PureVPN notes that the information it does collect can’t be used to personally identify you or your internet activity. However, there are several VPN services that offer a true “no log” experience and that’s something to consider if you’re choosing between PureVPN and its competitors.
Working in PureVPN’s favour is where the company is headquartered. Some countries have strict internet regulations or a history of data surveillance, which would be a huge concern for any seeking internet privacy. There are also more than a dozen countries, including the U.S., Canada, the UK, Germany, and France, that have intelligence gathering agreements. Initially known as the Five Eyes alliance, the number of member countries has grown to 14.

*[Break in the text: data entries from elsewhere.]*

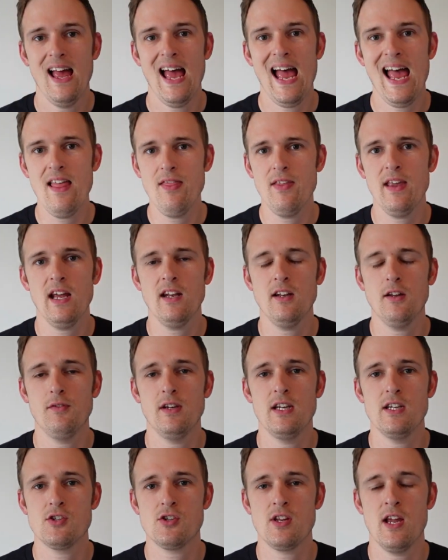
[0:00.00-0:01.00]
at the end of
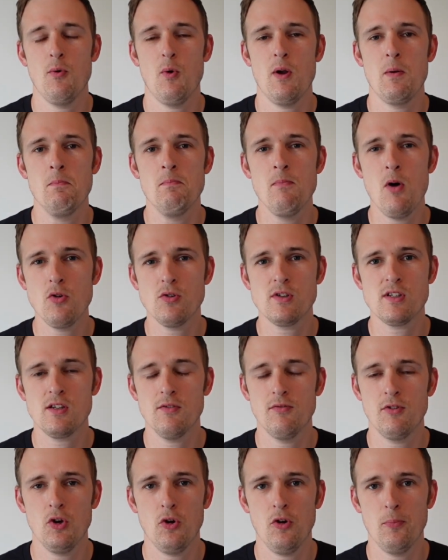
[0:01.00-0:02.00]
each day when most
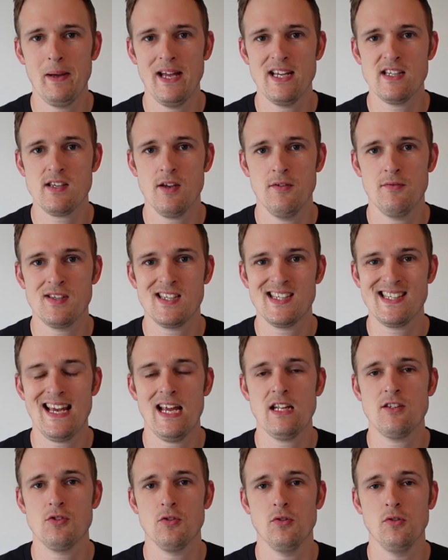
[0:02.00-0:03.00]
of your bets have
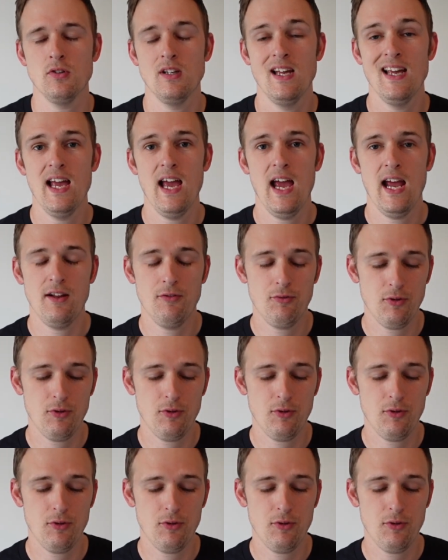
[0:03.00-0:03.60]
settled. And if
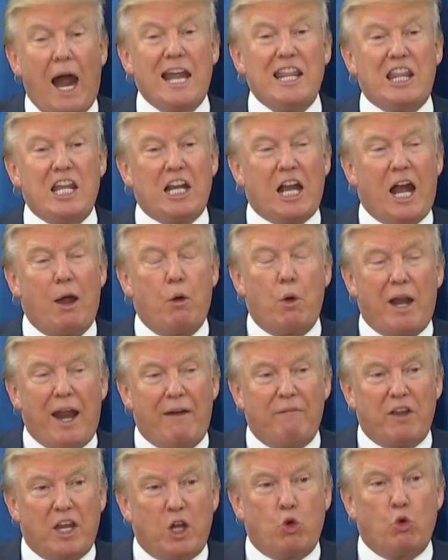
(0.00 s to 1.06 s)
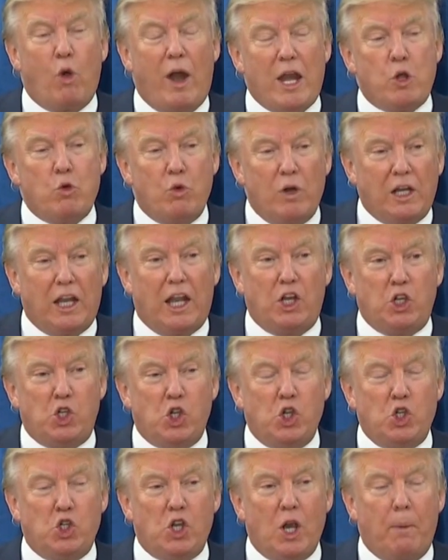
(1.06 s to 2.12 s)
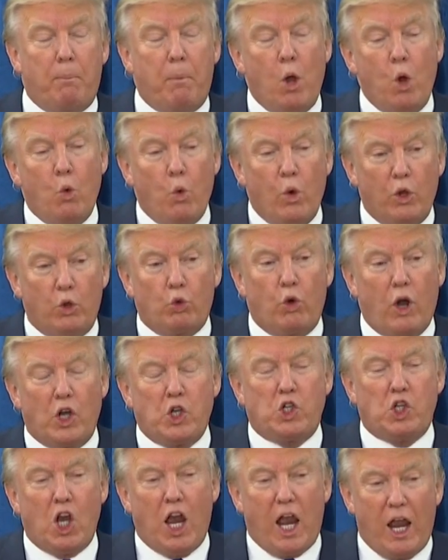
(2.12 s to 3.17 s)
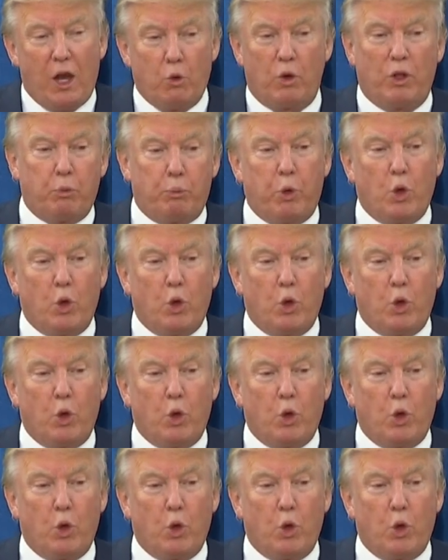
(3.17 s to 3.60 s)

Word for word: I think I would have a great relationship with Russia and with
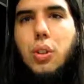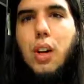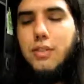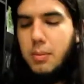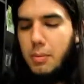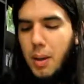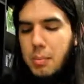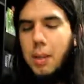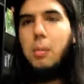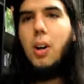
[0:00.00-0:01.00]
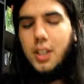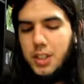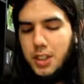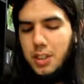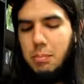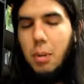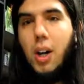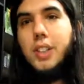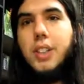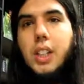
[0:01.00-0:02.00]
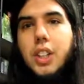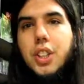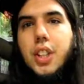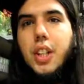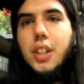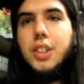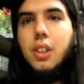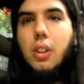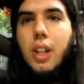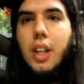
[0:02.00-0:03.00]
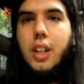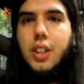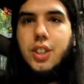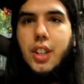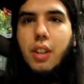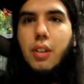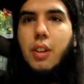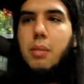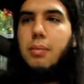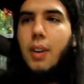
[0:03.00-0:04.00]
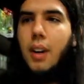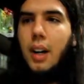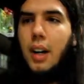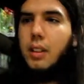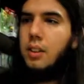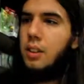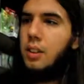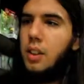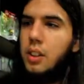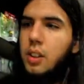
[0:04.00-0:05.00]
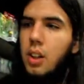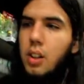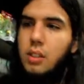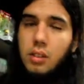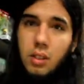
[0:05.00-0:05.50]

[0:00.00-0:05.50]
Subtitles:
I'm just going to show off some of my big box collection here. So here's Theater Rhythm, Curtain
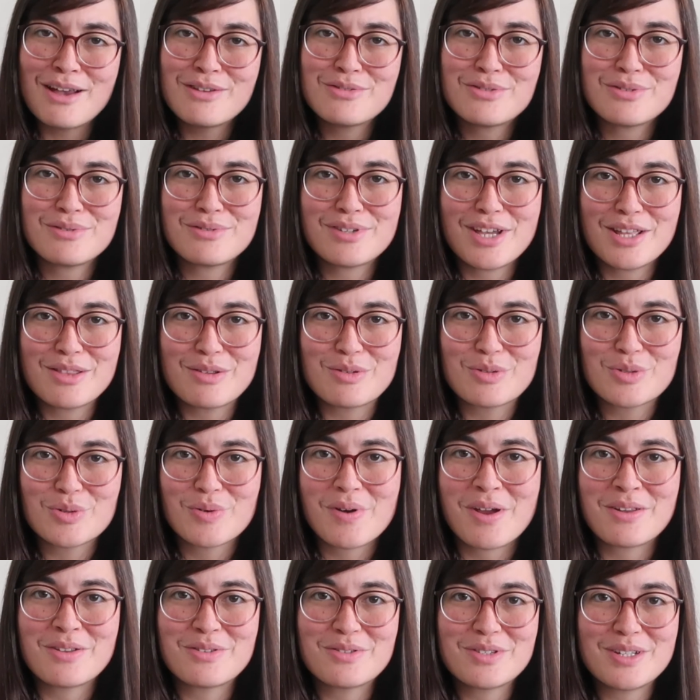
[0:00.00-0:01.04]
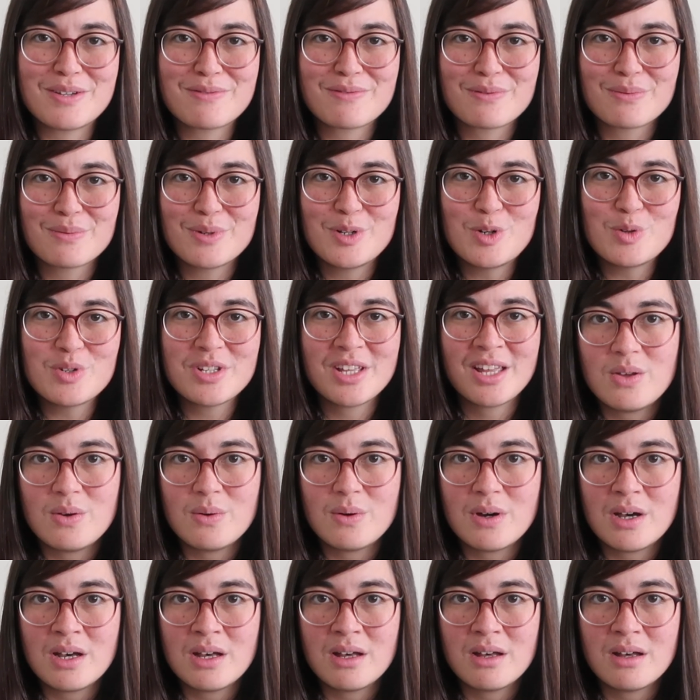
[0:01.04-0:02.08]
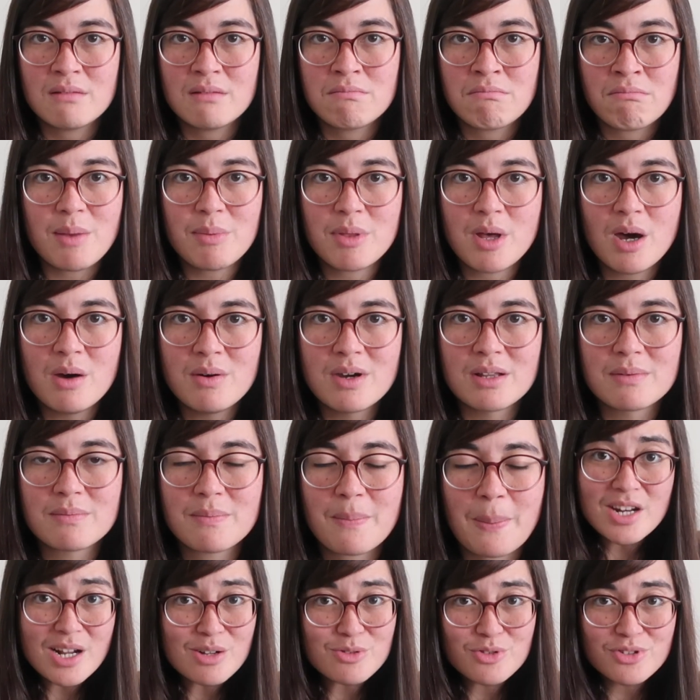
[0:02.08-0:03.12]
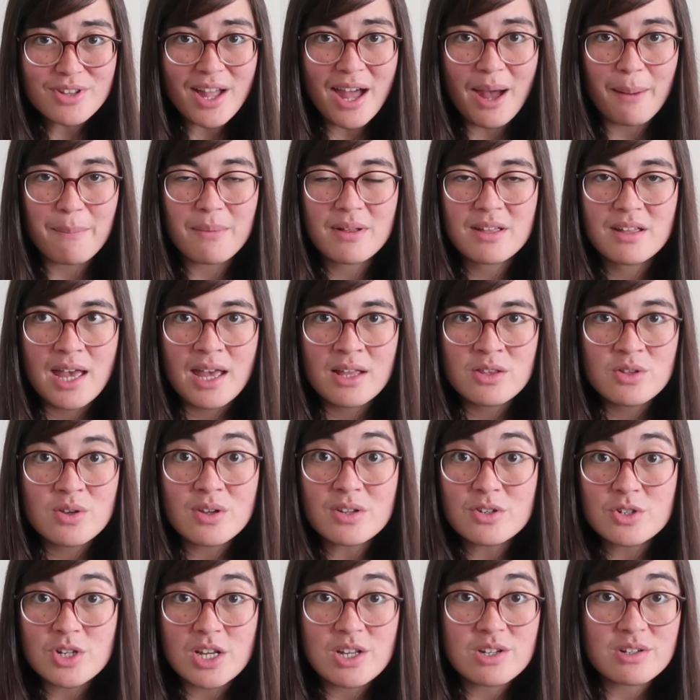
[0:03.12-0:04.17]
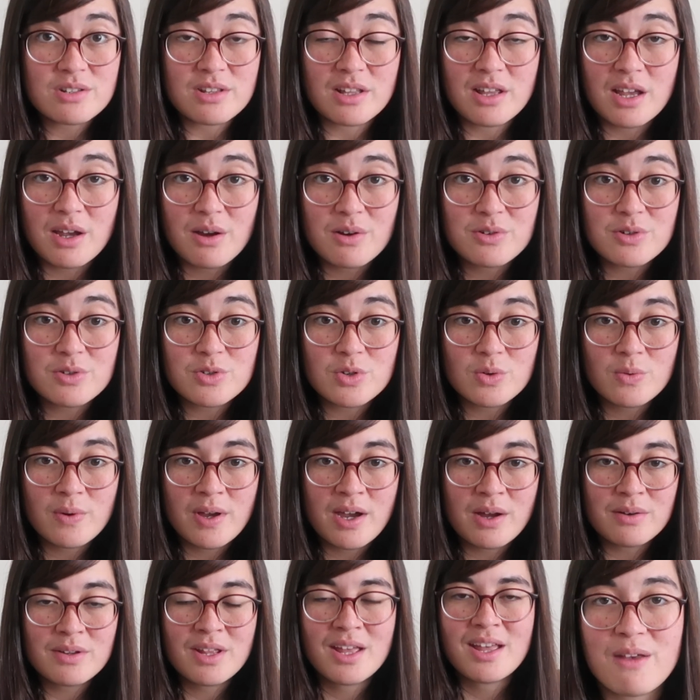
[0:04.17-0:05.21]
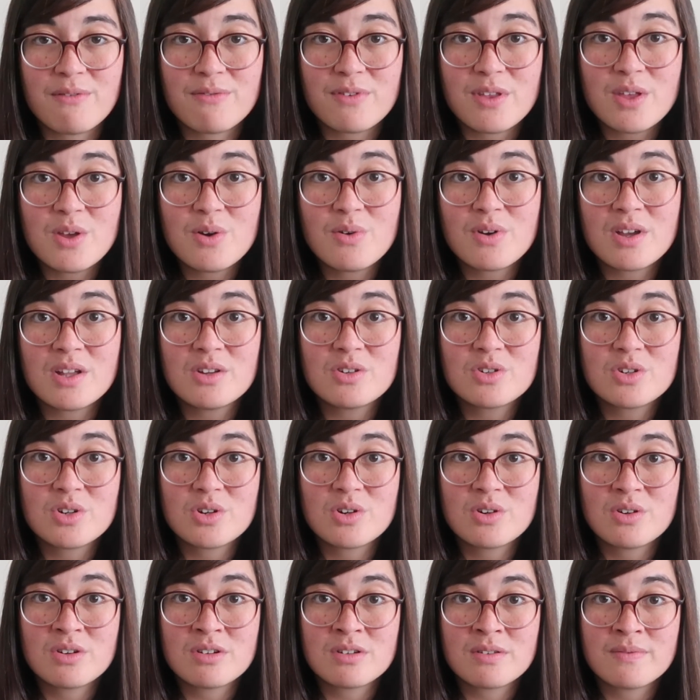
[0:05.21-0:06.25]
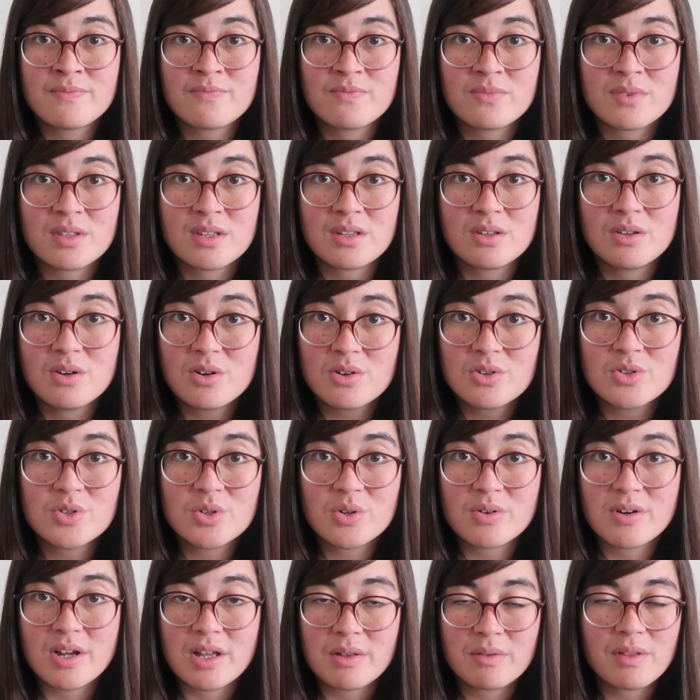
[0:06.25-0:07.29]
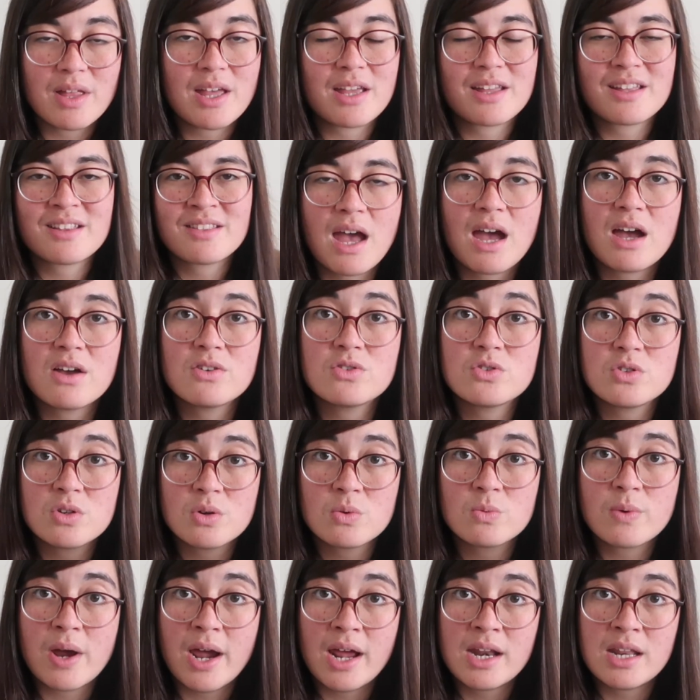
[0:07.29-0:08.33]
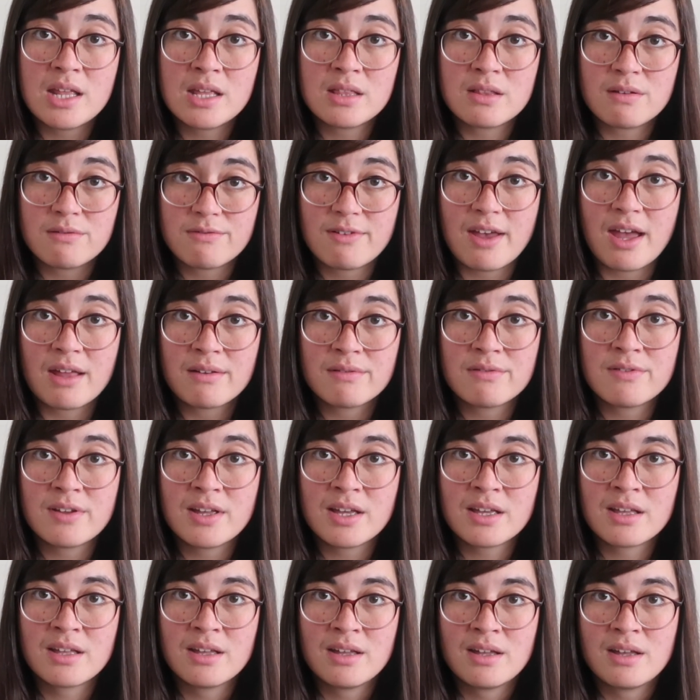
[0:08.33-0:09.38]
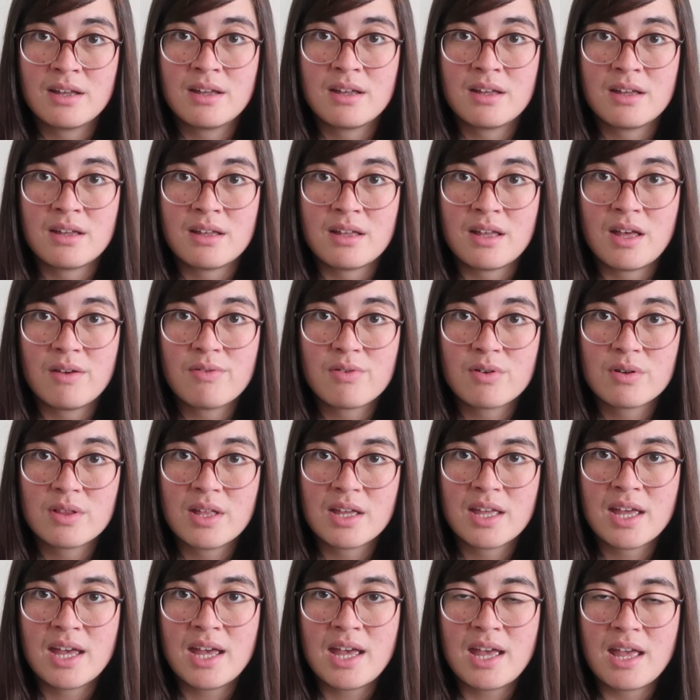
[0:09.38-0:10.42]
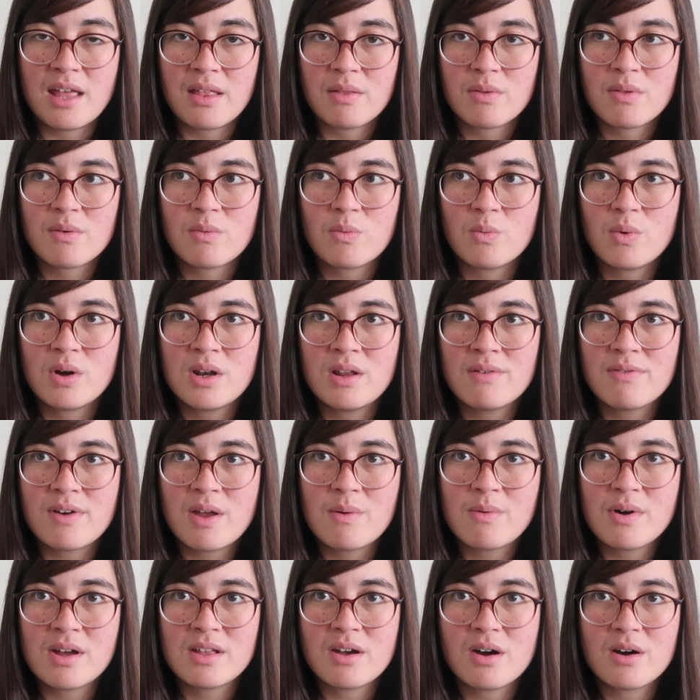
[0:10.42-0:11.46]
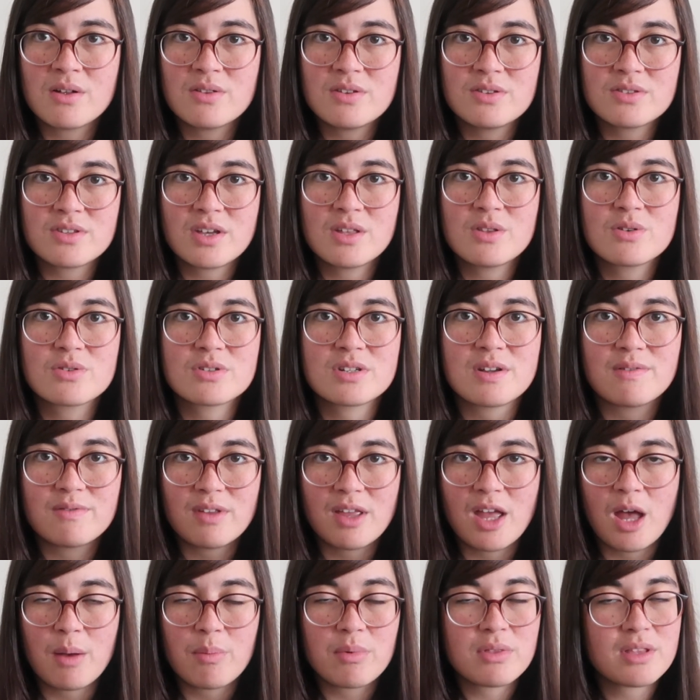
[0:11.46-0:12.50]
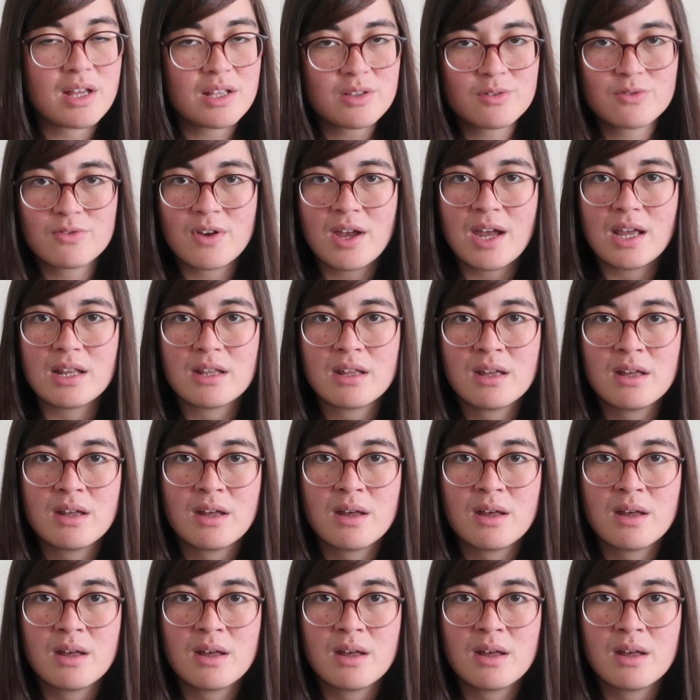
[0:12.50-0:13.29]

As you take the story on this different route, you keep going. You don't stop. And you can change the characters around. If you can turn your story, like as you're writing the fanfic, if you're like, hey, what if I want all this other stuff to happen? That's fine.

So you’ll want to carefully consider where a VPN service is headquartered because they could hand over your data if compelled by the local government. PureVPN’s parent company is headquartered in Hong Kong, which has favourable data laws, and isn’t part of the intelligence-gathering alliance.
DNS leaks were another concern. If an online DNS leak test reveals two servers, you’re experiencing a domain name system (DNS) leak. It seems PureVPN has patched up this problem and my tests revealed no leaks.
There are some things that we really like about PureVPN, but there are also some serious drawbacks. Connectivity issues, inconsistent speeds, and a few features that don’t work well are just a few knocks against PureVPN. However, you can bypass Netflix’s security using PureVPN’s Chrome extension. Even with that benefit, there may be too many reasons to skip PureVPN and try a more trusted service.